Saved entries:
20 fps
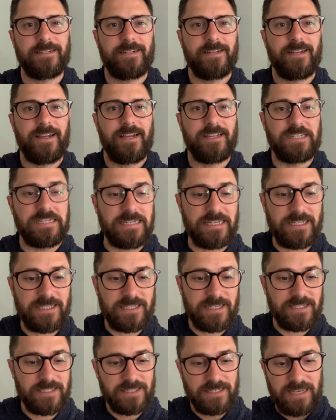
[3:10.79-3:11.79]
And
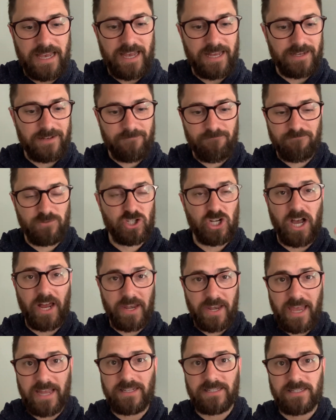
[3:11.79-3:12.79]
Jesus said, John
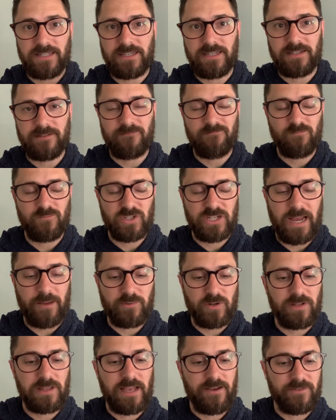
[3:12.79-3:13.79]
19,
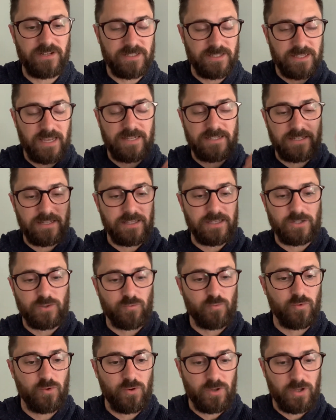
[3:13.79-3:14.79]
chapter 11, he said to this
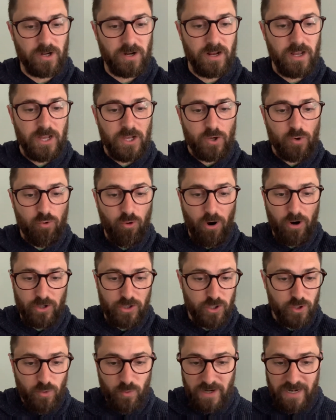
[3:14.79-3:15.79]
ruler, quote,
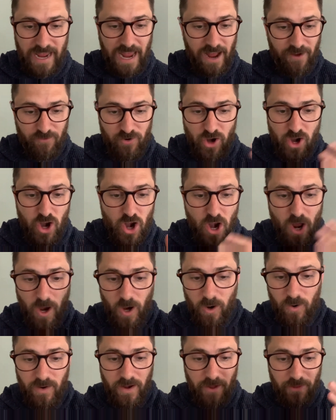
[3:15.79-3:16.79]
"You would have
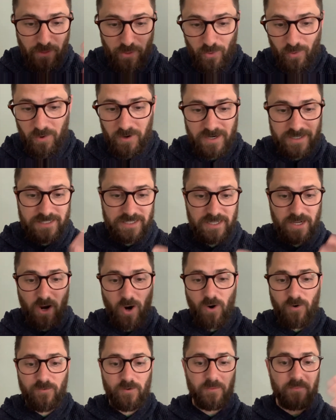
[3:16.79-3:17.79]
no authority
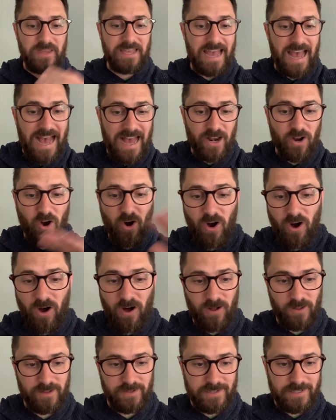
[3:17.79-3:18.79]
over me at
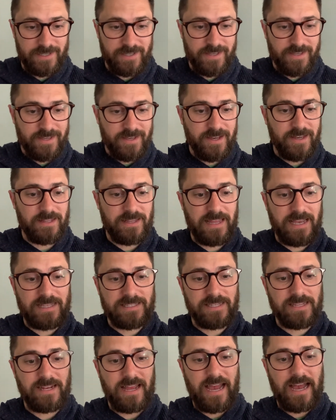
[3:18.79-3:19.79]
all
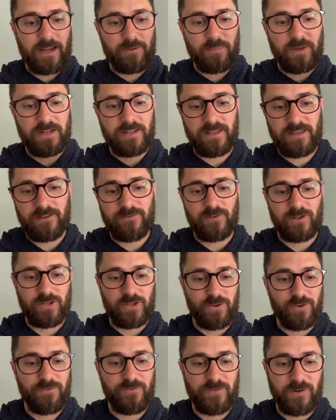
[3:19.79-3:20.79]
unless it had been given
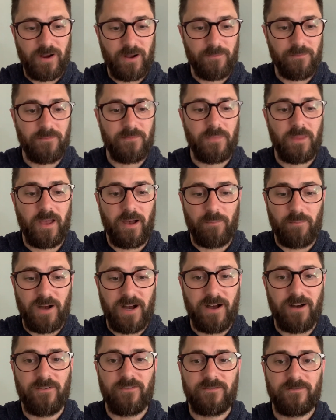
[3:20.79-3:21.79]
you from
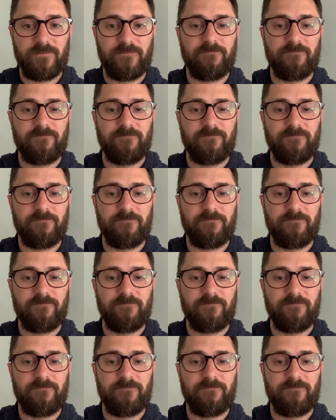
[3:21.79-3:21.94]
above."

▸ Problem details:
Transcribe all the data word for word; the images stay out.

▸ Written answer:
20 fps
[3:10.79-3:11.79]
And
[3:11.79-3:12.79]
Jesus said, John
[3:12.79-3:13.79]
19,
[3:13.79-3:14.79]
chapter 11, he said to this
[3:14.79-3:15.79]
ruler, quote,
[3:15.79-3:16.79]
"You would have
[3:16.79-3:17.79]
no authority
[3:17.79-3:18.79]
over me at
[3:18.79-3:19.79]
all
[3:19.79-3:20.79]
unless it had been given
[3:20.79-3:21.79]
you from
[3:21.79-3:21.94]
above."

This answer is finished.